Lake Manyas (10 km from the southern shore of the Sea of Marmara) is a shallow, open and eutrophic freshwater lake. A coring campaign in 1998, using a hand-pushed Livingstone piston corer operated from a raft, retrieved a total of eleven cores from three stations along a 7 km-long transect from the north shore to the lake centre.

Palaeoecological analysis revealed sedimentological, biological (pollen, seeds, ostracods, organic-walled algae and cyanobacteria) and geochemical evidence for at least two Holocene seismic events (Leroy et al. 2002). The most recent event (at 4 m depth) dates to the Early Byzantine period and is manifest, amongst other parameters, as a saline inundation.
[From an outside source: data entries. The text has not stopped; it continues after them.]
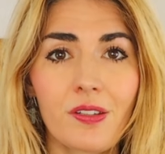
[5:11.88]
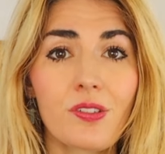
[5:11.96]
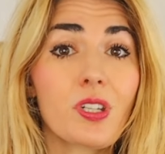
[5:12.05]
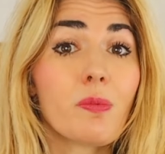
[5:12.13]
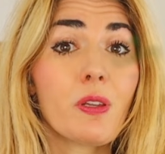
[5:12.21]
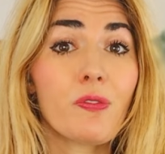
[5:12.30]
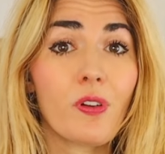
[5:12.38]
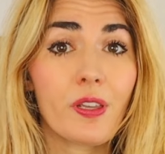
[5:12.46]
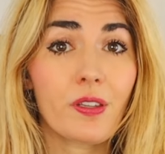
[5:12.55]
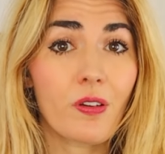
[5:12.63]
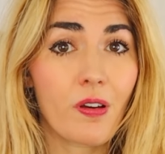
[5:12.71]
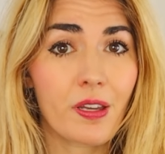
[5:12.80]
Shall we fly
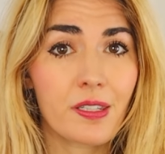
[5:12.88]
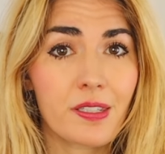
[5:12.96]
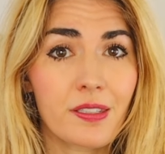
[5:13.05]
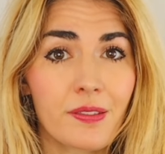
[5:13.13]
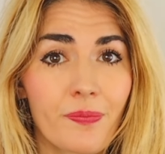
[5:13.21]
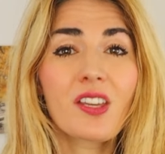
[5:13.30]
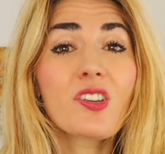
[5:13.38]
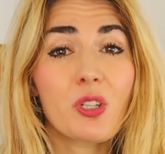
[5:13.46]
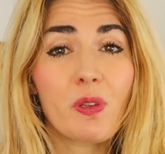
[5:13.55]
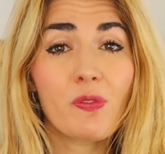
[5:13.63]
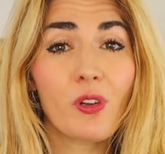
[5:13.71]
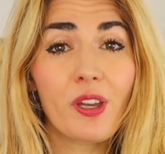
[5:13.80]
the kite?
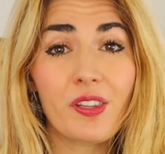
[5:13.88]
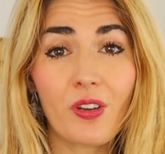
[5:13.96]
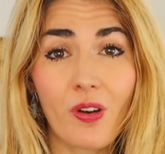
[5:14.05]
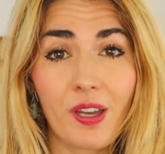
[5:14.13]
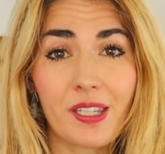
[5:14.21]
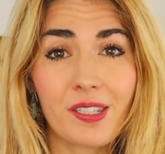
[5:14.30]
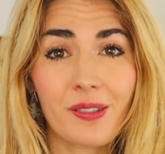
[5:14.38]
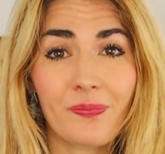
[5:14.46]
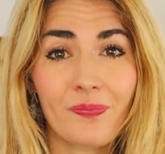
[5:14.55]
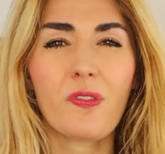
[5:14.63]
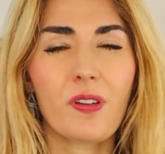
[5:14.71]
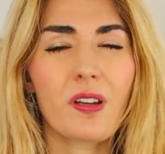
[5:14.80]
Shall we fly the kite?
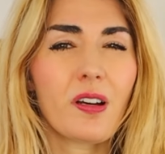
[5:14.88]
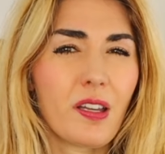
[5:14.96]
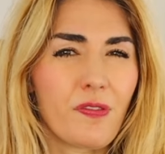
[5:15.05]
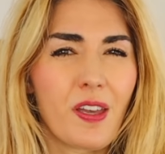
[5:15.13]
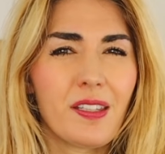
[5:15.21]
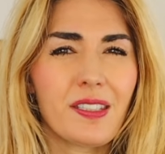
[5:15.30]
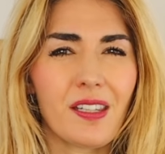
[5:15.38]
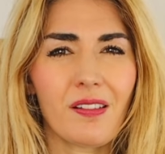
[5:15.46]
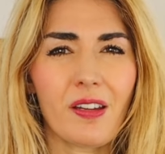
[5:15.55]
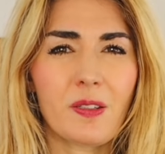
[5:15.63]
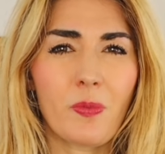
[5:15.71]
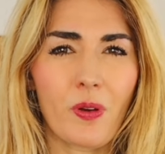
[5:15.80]
I fancy a
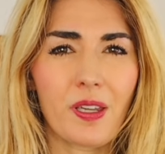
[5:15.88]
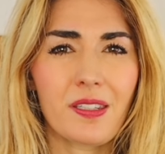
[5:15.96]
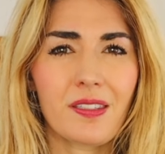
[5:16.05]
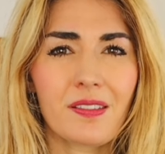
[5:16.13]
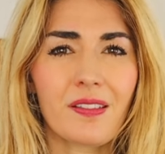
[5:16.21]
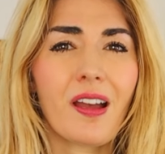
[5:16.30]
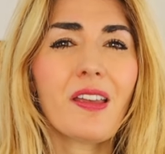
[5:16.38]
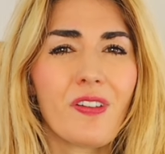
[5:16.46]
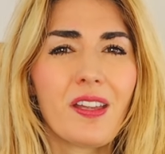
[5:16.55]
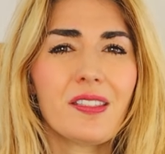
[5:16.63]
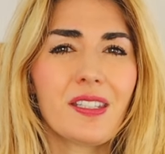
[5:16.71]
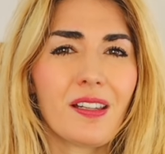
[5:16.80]
light bite. I
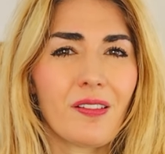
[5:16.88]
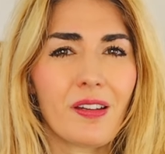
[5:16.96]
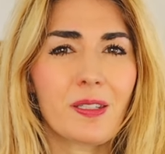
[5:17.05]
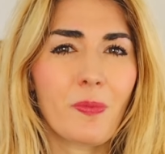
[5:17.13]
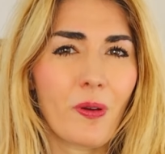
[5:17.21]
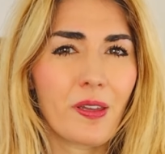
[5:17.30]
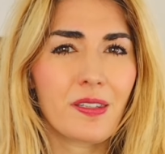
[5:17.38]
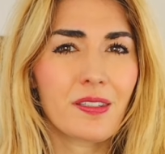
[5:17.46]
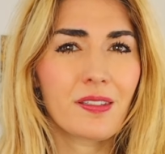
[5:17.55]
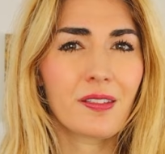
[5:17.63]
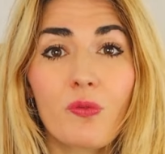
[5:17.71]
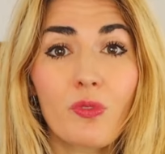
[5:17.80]
fancy a light bite.
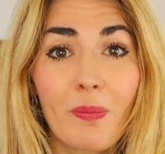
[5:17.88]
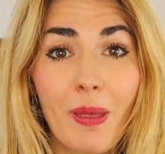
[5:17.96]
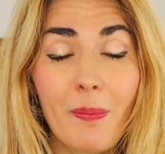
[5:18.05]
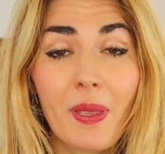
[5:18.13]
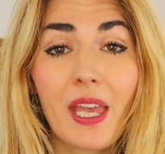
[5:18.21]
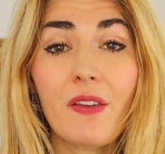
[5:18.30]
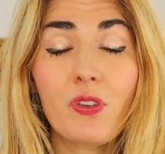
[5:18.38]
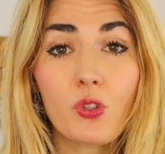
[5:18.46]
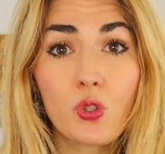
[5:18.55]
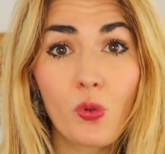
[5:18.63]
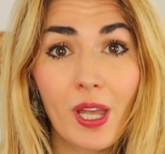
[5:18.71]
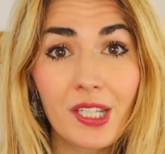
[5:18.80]
Remember, if you're
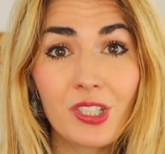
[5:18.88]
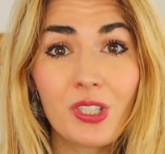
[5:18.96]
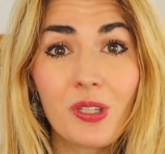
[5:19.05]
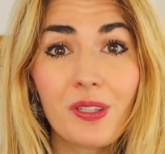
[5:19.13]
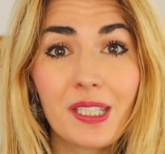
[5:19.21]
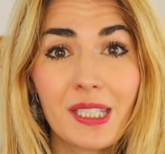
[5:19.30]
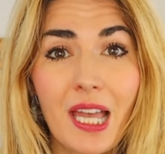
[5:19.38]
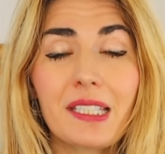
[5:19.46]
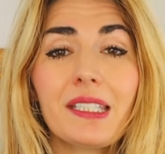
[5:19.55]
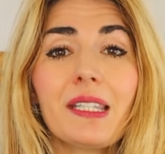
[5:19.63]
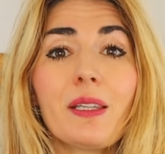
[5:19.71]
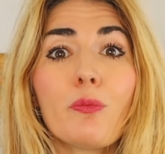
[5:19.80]
trying to do this
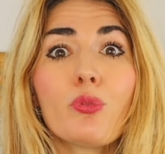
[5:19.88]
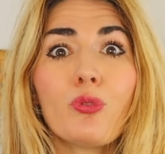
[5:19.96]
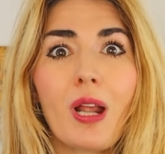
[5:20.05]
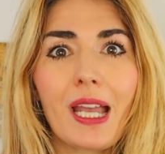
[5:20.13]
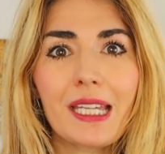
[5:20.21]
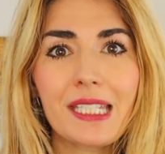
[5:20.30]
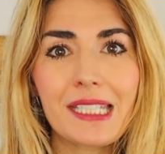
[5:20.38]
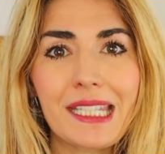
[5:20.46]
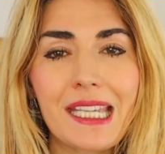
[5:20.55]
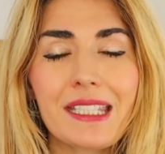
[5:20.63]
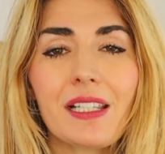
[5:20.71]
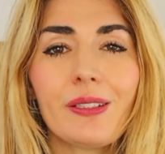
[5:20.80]
accent, then practice
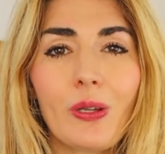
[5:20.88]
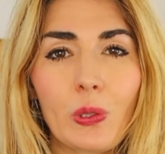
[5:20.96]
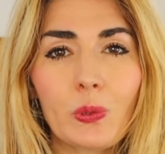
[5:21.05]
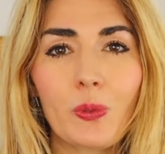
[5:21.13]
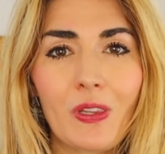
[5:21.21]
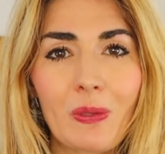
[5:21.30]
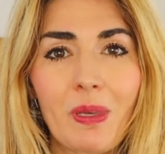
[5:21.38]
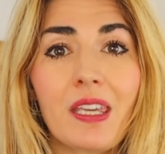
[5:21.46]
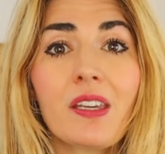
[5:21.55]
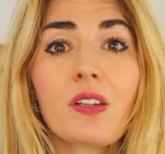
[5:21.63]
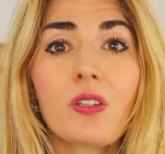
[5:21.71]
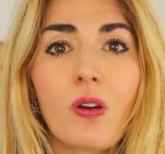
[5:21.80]
these along with
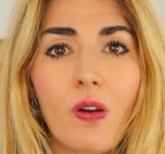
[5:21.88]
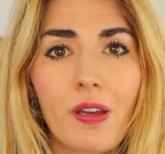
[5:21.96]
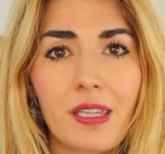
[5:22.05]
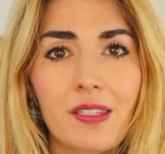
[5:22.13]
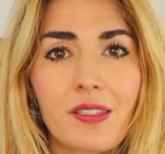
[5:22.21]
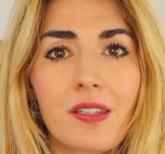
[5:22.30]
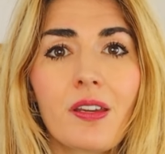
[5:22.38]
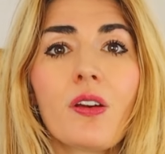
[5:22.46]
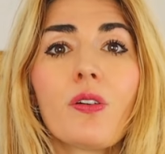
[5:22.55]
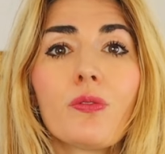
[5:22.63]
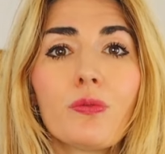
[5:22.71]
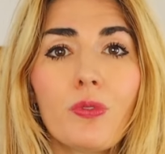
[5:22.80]
me. Kite,
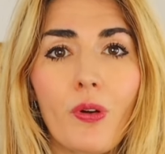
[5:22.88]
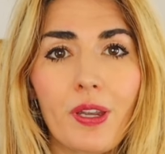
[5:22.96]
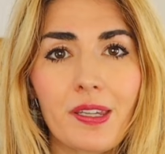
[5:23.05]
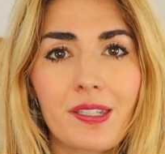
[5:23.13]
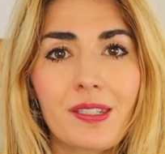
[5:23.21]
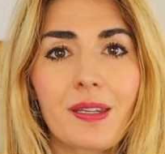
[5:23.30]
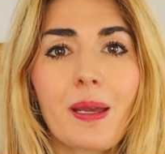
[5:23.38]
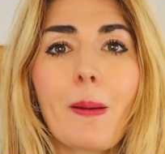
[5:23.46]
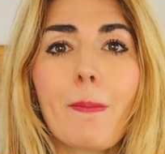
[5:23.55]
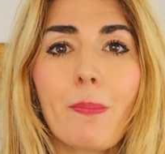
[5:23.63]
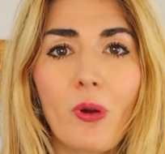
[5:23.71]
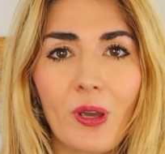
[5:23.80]
right,
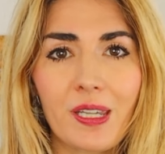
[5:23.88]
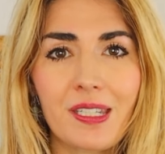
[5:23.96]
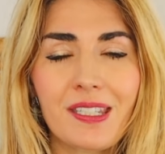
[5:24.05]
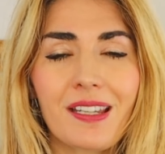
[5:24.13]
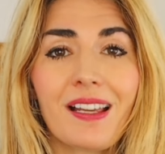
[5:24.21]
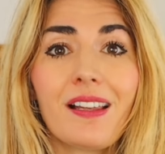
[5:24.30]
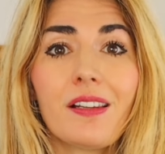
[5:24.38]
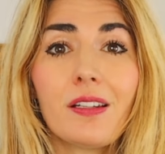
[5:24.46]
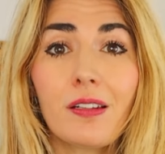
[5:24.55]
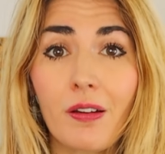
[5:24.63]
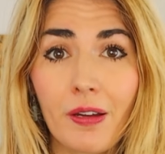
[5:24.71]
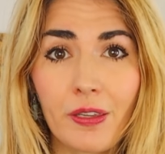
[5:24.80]
bite,
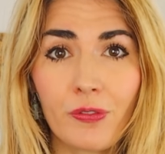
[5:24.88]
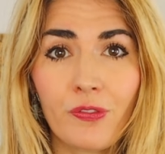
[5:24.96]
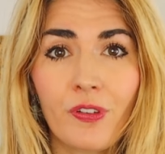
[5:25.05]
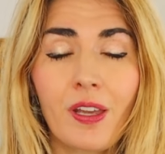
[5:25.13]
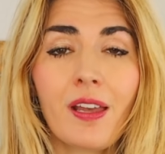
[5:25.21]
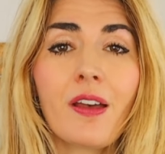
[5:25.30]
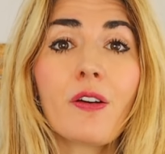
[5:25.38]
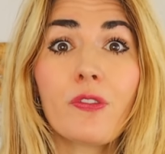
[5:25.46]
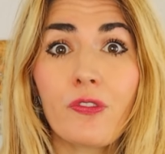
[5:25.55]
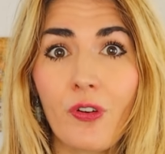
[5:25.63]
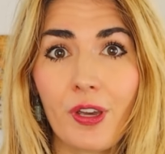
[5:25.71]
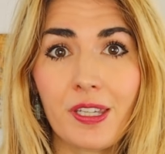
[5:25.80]
life,
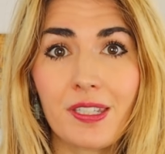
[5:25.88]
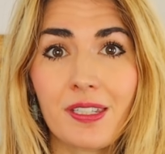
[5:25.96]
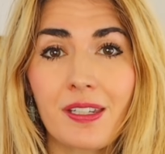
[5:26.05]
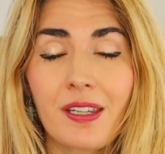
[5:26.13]
fight.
A large and a small scenario may be proposed. If the event is caused by a large offshore earthquake on the Sea of Marmara, the increased salinity may be due to a tsunami surge up the Kocasu Gorges (directly upstream of river mouth). If only the lake-bounding fault moved, the salinity may have increased by hydrothermal fluid expulsion (several hot springs south of the lake) or by temporary river inflow shortage by divergence to a previous channel.

Typical pollen indicators of the Beysehir Occupation Phase are found mostly up to the 4 m event. It is questioned whether there is a link between the abrupt decline of arboriculture (also found elsewhere in Turkey and in the Middle-East) and the earthquake recorded in lake Manyas (with a local or regional cause).